Independent voters make up 40 percent of the electorate, yet they are largely ignored by Washington as the partisan gap between Democratic and Republican lawmakers grows ever wider. Journalist and former U.S. News blogger Linda Killian, in her book The Swing Vote: The Untapped Power of Independents, examines who these voters are and why they have been left out of the electoral process. Killian recently spoke with U.S. News about the role independent voters will play in the 2012 elections. Excerpts:
Why did you write this book?
I have been covering politics my entire adult life and I have been growing more and more concerned about the state of our politics, about the dysfunction, about the polarization, about the nastiness, about the inability to deal with our most important problems and issues, and about the pervasiveness of money. I became aware of the fact that 40 percent of all the voters are independents—most of them in the center of the political spectrum. I was feeling very strongly that they were not well represented by the system. They needed a champion, if you will, to talk about their concerns and introduce them.
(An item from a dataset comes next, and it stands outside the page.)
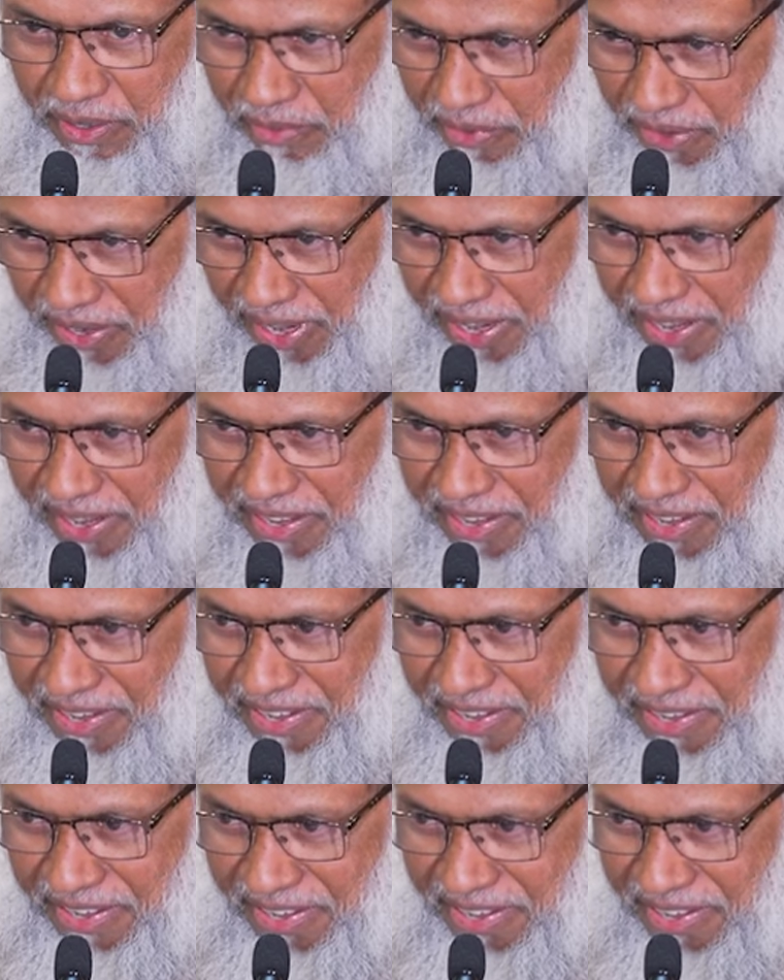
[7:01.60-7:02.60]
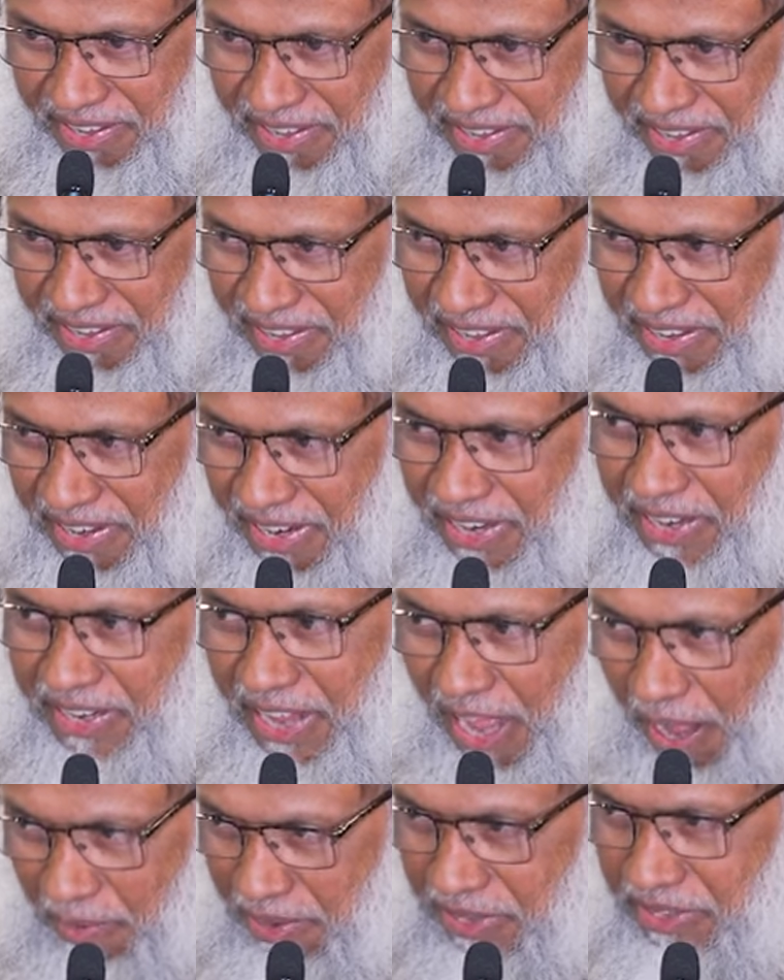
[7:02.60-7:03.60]
দেব না এটা
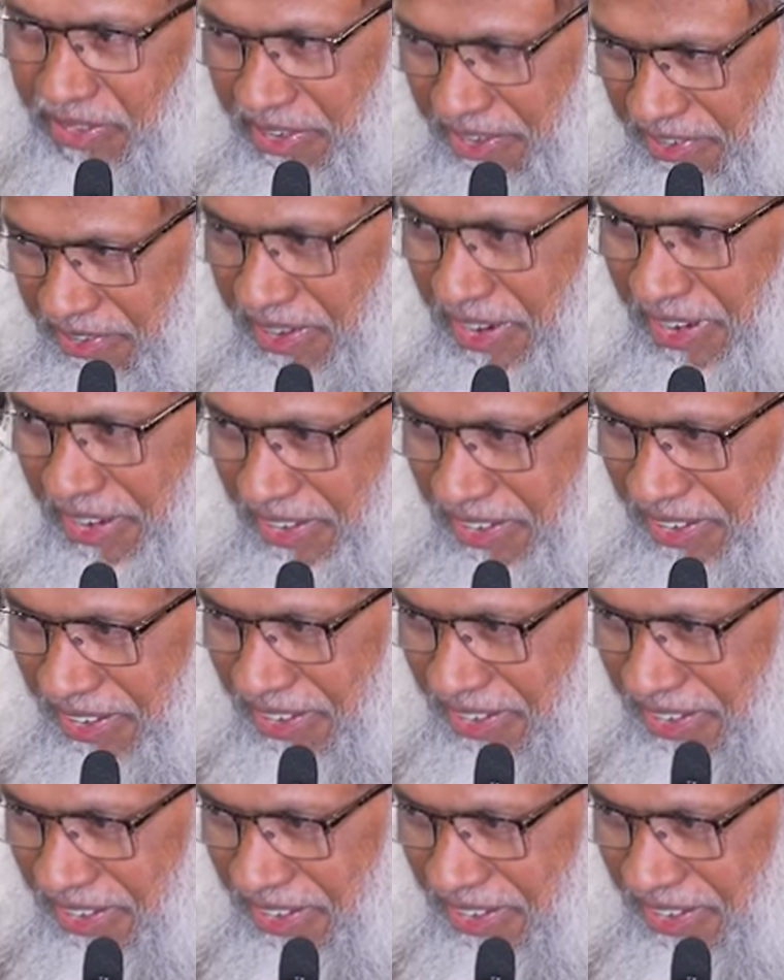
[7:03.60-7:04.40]
কি আমার জিনিস নাকি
If independent, centrist voters are such a big bloc, why is there such gridlock in Washington?
That's at the heart of the problem. If they were represented in our government, I am convinced things wouldn't be such a mess. One [reason] is that you don't have open primaries. In over half the states in the country, only Democrats or Republicans can vote in the primary. Independents won't be allowed to vote. So you have a system that is not truly democratic, that is not truly representative. So the candidates play to the extremes. Centrists find it very hard to get elected. Part of it is how [congressional] districts are drawn. It's handled by state legislators—in almost all the states—in backroom deals that don't involve the public. They draw districts that are safe Republican and Democratic seats. They don't have to play to the center, they only have to play to the base.
Why did President Obama fail to bring bipartisanship to Washington?
Part of it was the intransigence of Democratic leaders. Part of it was the Republicans. There was a brief moment when there were moderate Republicans who would have worked with the president and who were interested in doing that, but I think they were rebuffed to a certain extent. They were rebuffed by Democratic leaders and cowed by their own leadership, and that quickly faded and they quickly fell into line. The Republicans felt like they weren't going to help Obama on anything. From my perspective, Republicans may have been a little more intransigent, but both the Republican and the Democratic leadership in Congress are to blame for this. And Obama could have been a stronger leader.
What are the four types of independents you discuss in your book?
You've got the NPR Republicans who are the moderate Republicans that tend to be more affluent. These NPR Republicans are socially moderate, but they are more fiscally conservative. The America First Democrats, of my four groups, are probably the most socially conservative. They tend to be more religious, working class, middle class, policemen, factory workers, that kind of thing. There's the young voters who obviously voted for Obama in big numbers in 2008. But they have been hit hard by the economy and they are having trouble finding jobs, they've got student loans. Then, of course, you have the Starbucks moms and dads—the suburban voters, which are the biggest and most important demographic of this centrist swing-vote bloc. They are enormously important, they totally decide elections.
What can they all agree on?
I think they can actually agree on a lot. That's one of the central points of the book. As you go around the country and you talk to people, there are a lot of people who are in the center, and there are a lot of people who agree on a great deal, and they like some things that the Republican Party stands for, and they like other things that the Democratic Party stands for, and that's not being mushy.